Sebagaimana Qoirouan, Fez juga kota yang ideal bagi perdagangan sehingga dalam masa 10 tahun Muhammad Al-fihri kembali menjadi pedagang yang sukses. Namun  tidak lama kemudian ia meninggal dan dalam waktu yang dekat pula disusul oleh menantunya yaitu suami Fatima Al-Fihri. Sekalipun menjadi seorang yatim dan janda hal ini tidak menciutkan semangat Fatima Al-Fihri untuk terus memberikan kontribusinya kepada masyarakat luas.

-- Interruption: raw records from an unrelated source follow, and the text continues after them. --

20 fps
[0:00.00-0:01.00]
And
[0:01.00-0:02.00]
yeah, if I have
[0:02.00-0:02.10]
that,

Fathima Memilih Kepedulian Sosial yang Tinggi

Fathima Al-fihri dan saudaranya Maryam Al-fihri merupakan dua perempuan yang memiliki kepedulian sosial yang tinggi oleh karenanya mereka memutuskan untuk mendermakan warisan yang didapat dari ayahnya untuk kepentingan umat yaitu membangun masjid yang juga akan difungsikan sebagai tempat kajian ilmu pengetahuan.

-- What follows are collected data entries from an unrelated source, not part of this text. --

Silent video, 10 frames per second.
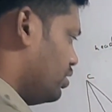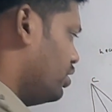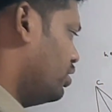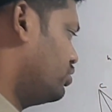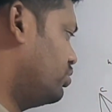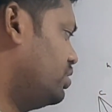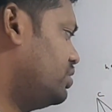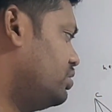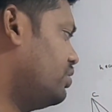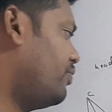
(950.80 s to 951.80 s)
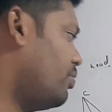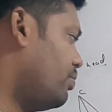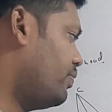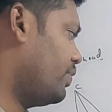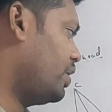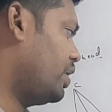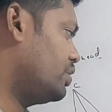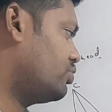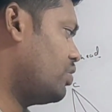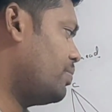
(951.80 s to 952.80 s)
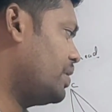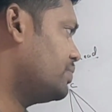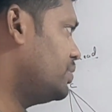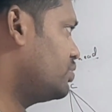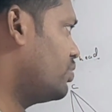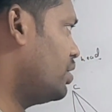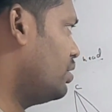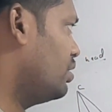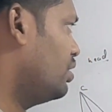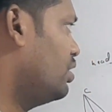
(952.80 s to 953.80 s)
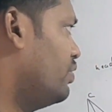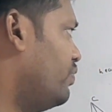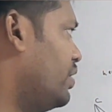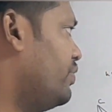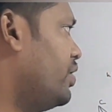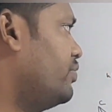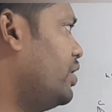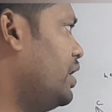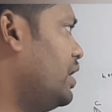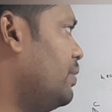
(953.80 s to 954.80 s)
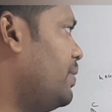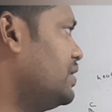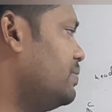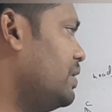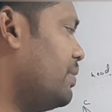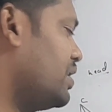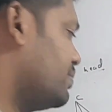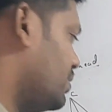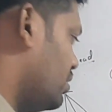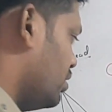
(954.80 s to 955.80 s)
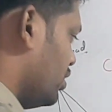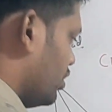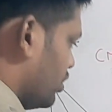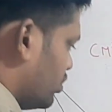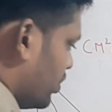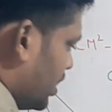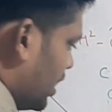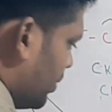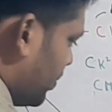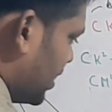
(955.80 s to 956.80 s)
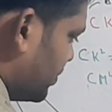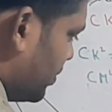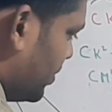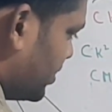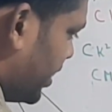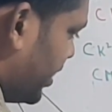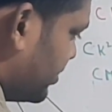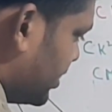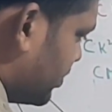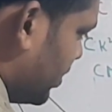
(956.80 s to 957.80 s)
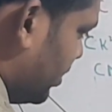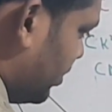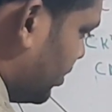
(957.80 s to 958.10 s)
So this is in the form of a square minus b square, where we have to write a plus b, a minus b. So a plus b means a is this one,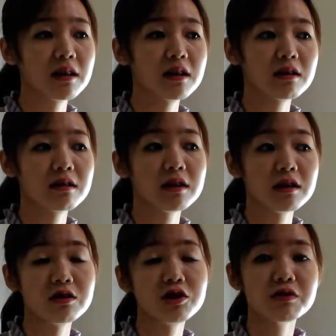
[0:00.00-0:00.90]
the
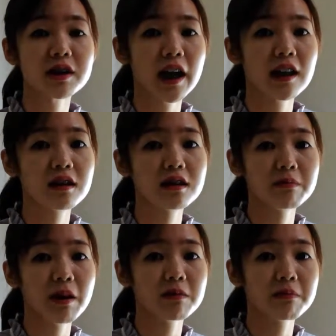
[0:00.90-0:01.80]
children can learn
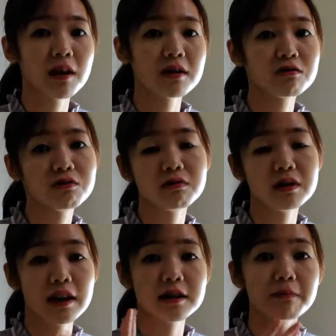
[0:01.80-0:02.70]
about the plants through
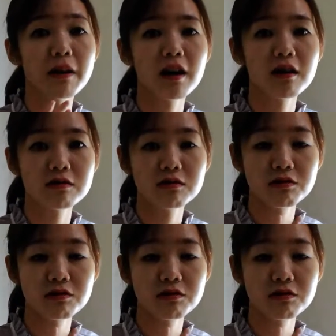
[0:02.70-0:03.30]
their smell,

Pada tahun 859 M Fatimah Al-fihri memutuskan untuk membangun masjid di Fez yang diberi nama Qairouan dan selesai dua tahun kemudian sedangkan Maryam membangun masjid di Spanyol yang diberi nama Masjid Al-Andalus. Pada awalnya masjid Qairouan berfungsi sebagaimana masjid di wilayah Islam lainnya yaitu tempat peribadatan sekaligus pusat pendidikan landasan-landasan Islam seperti ilmu Tafsir, Hadits, dan Fikih.

Bukan Hanya Ilmu Agama

Dalam perkembangannya, Qairouan  berinovasi tidak hanya sebagai sekolah keagamaan namun juga menawarkan ilmu-ilmu umum termasuk fisika, astronomi, kedokteran, dan bahasa dan satra. Sejak saat itu Qairouan menjadi pusat pendidikan yang bertaraf universitas. Ini merupakan salah satu titik penting dalam sejarah pendidikan tinggi dalam Islam bahkan di dunia. Al-Qarawiyyin juga terbuka menjadi lebih lebar bagi pelajar-pelajar diseluruh dunia bahkan bagi non-muslim. Nama Qairouan pun berganti menjadi Universitas Al-Qarawiyyin.

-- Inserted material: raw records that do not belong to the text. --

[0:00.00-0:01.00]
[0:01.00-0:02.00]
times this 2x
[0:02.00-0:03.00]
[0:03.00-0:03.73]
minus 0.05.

Dalam sebuah litetatur Barat, Universitas Al-qarawiyyin mencapai masa kejayaannya ketika Afrika Utara dikuasai oleh Daulah al-Muwahhidun dan daulah Al-Mariniyyah pada abad ke-12 dan abad ke-15. Kedua dinasti tersebut dikenal sebagai daulah yang memberi perhatian beasr pada bidang pendidikan. 

Al-Qarawiyyin juga memiliki guru-guru hebat yang menagajar di institusi tersebut seperti Ibnu Khaldun, Ibnu Khatib, Al-Birutji, Ibnu Hazmi, Ibnu Bajjah, Ibnu Tufail,dan Ibnu Rusyd. Banyaknya pelajar yang berasal dari Eropa di institusi kemudian membuat nama dari tokoh- tokoh tersebut terkenal hingga dunia barat.

Meluluskan Banyak Tokoh dan Ilmuan Besar Islam

Universitas Al-Qarawiyin juga meluluskan banyak tokoh-tokoh penting seperti Ibnu Rushayd al-Sabti (w. 1321), Mohammed bin al-Hajj al-Abdari al-Fasi (w. 1336), Abu Imran al-Fasi (w. 1015), teoritikus terkemuka dari mazhab Maliki hukum Islam, Leo Africanus, seorang pengelana terkenal dan penulis, dan Rabbi Moshe ben Maimon. Sementara, di antara alumni Universitas Qarawiyyin di era modern adalah Allal al-Fasi dan Mahdi Ben Barka salah seorang pejuang yang berhasil membebaskan Maroko dari kolonialisme Prancis. Mahdi Ben Barka juga kemudian menjadi perdana menteri Maroko pada masa Sultan Muhammad V.

Fatima Al-fihri meninggal pada tahun 880 M di kota Fez. Sosok perempuan pada abad ke-9 tersebut bahkan sangat berpengaruh hingga zaman modern ini bukan hanya dari lembaga yang dibangunnya tapi juga tokoh-tokoh yang lahir lembaga tersebut dan kemudian menorehkan catatan-catatan penting dalam sejarah.

Ternyata permasalahan gender dalam aktivitas sosial bukanlah sebuah masalah klasik, bukan pula sebuah ajaran Islam yang terlalu membatasi gerakan perempuan. Pada tahun 859 M, bahkan seorang perempuan muslim telah berkontribusi besar bagi umat mendirikan sebuah masjid yang kemudian menjadi cikal bakal universitas pertama di dunia.